= TASK INSTRUCTIONS =
Please restate the data that follows word for word, with the pictures left out.

(Items from a data source)

===============

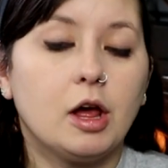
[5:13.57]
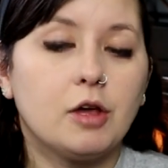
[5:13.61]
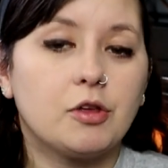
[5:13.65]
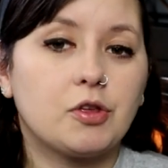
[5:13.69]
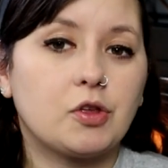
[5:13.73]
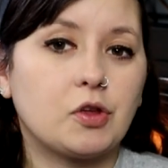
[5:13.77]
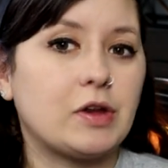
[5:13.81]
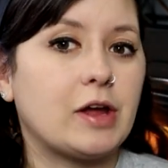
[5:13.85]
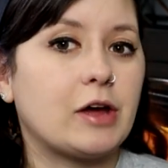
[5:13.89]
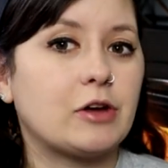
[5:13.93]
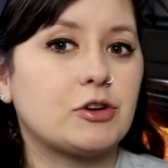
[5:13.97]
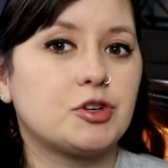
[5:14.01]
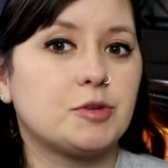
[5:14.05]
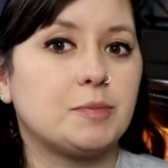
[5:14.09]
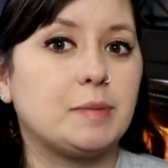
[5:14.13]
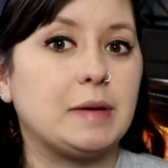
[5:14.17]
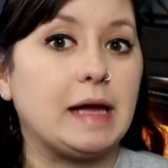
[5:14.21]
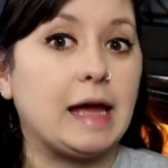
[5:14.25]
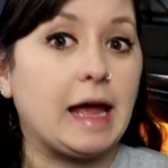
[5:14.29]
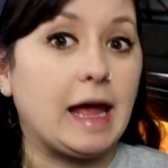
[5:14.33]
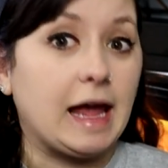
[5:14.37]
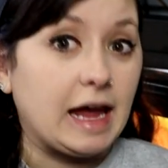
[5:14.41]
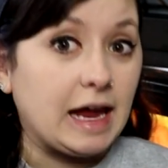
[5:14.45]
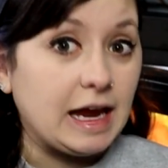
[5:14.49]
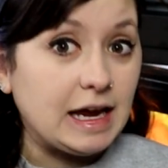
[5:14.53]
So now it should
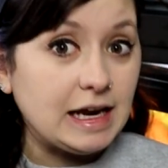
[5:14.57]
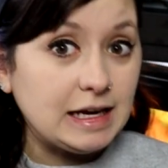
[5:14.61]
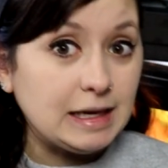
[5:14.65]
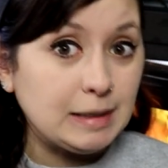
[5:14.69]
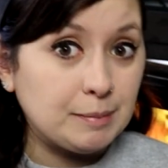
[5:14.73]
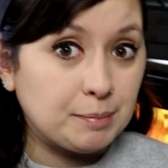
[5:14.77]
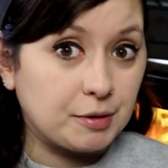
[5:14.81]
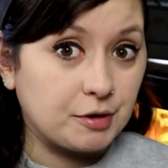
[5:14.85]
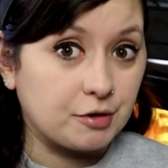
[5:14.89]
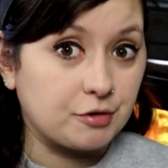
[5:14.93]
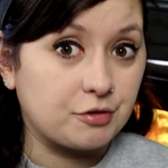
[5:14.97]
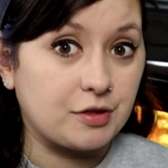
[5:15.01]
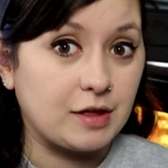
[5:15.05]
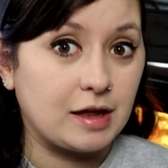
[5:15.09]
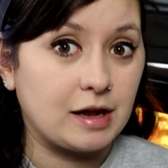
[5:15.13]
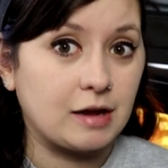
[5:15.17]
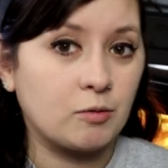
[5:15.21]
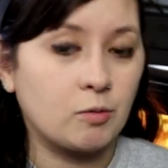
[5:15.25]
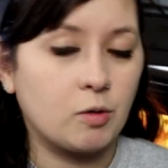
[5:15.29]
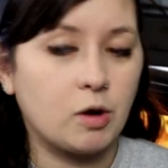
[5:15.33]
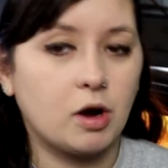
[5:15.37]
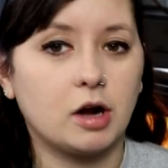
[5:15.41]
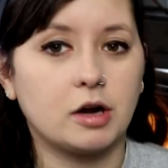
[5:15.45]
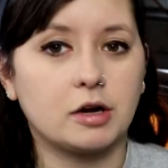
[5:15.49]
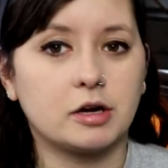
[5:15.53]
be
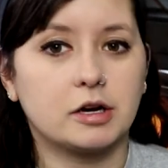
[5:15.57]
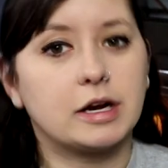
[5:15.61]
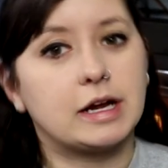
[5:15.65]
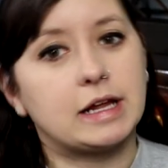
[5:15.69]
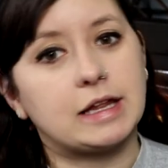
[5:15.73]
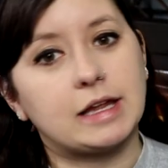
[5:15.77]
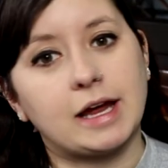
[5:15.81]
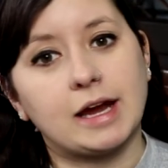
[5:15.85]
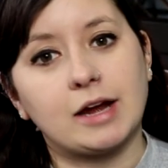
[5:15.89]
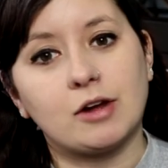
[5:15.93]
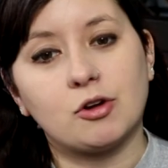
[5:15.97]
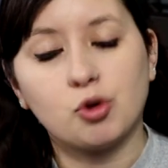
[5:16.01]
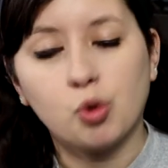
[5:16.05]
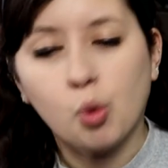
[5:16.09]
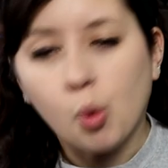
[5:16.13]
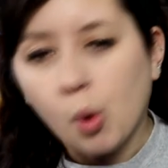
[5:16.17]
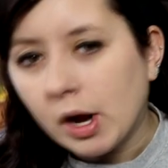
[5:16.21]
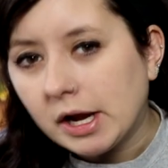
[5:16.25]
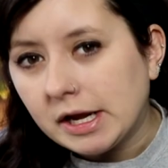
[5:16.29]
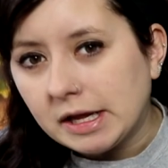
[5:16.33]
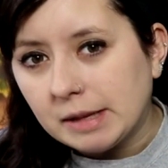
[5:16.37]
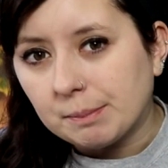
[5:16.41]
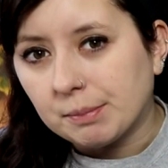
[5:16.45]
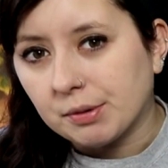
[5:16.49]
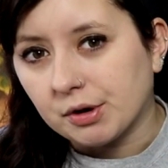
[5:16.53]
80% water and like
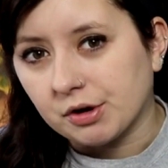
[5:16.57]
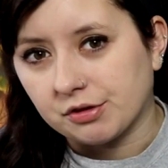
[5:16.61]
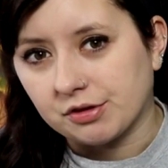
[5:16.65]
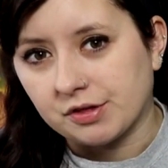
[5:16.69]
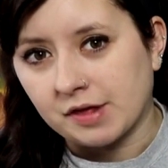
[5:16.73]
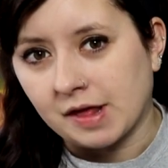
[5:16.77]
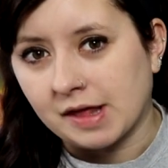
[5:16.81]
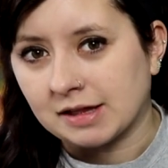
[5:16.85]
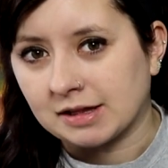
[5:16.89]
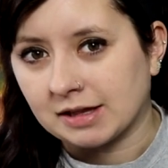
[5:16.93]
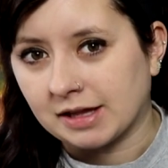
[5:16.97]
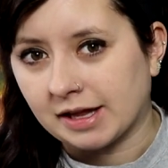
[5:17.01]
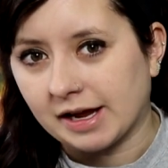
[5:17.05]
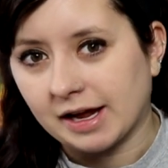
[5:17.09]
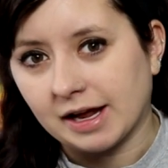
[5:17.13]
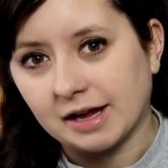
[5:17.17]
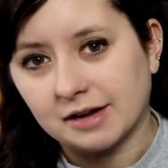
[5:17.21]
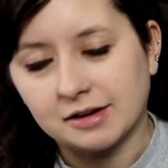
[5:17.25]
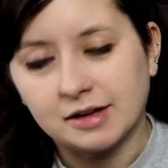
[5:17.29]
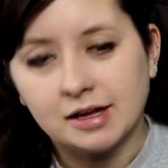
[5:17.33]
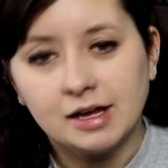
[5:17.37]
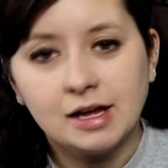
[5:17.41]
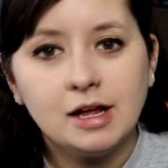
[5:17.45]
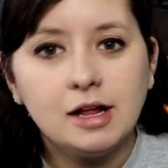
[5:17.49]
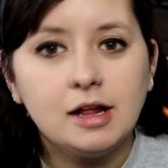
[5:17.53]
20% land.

===============

= RESPONSE BOX =
[5:13.57]
[5:13.61]
[5:13.65]
[5:13.69]
[5:13.73]
[5:13.77]
[5:13.81]
[5:13.85]
[5:13.89]
[5:13.93]
[5:13.97]
[5:14.01]
[5:14.05]
[5:14.09]
[5:14.13]
[5:14.17]
[5:14.21]
[5:14.25]
[5:14.29]
[5:14.33]
[5:14.37]
[5:14.41]
[5:14.45]
[5:14.49]
[5:14.53]
So now it should
[5:14.57]
[5:14.61]
[5:14.65]
[5:14.69]
[5:14.73]
[5:14.77]
[5:14.81]
[5:14.85]
[5:14.89]
[5:14.93]
[5:14.97]
[5:15.01]
[5:15.05]
[5:15.09]
[5:15.13]
[5:15.17]
[5:15.21]
[5:15.25]
[5:15.29]
[5:15.33]
[5:15.37]
[5:15.41]
[5:15.45]
[5:15.49]
[5:15.53]
be
[5:15.57]
[5:15.61]
[5:15.65]
[5:15.69]
[5:15.73]
[5:15.77]
[5:15.81]
[5:15.85]
[5:15.89]
[5:15.93]
[5:15.97]
[5:16.01]
[5:16.05]
[5:16.09]
[5:16.13]
[5:16.17]
[5:16.21]
[5:16.25]
[5:16.29]
[5:16.33]
[5:16.37]
[5:16.41]
[5:16.45]
[5:16.49]
[5:16.53]
80% water and like
[5:16.57]
[5:16.61]
[5:16.65]
[5:16.69]
[5:16.73]
[5:16.77]
[5:16.81]
[5:16.85]
[5:16.89]
[5:16.93]
[5:16.97]
[5:17.01]
[5:17.05]
[5:17.09]
[5:17.13]
[5:17.17]
[5:17.21]
[5:17.25]
[5:17.29]
[5:17.33]
[5:17.37]
[5:17.41]
[5:17.45]
[5:17.49]
[5:17.53]
20% land.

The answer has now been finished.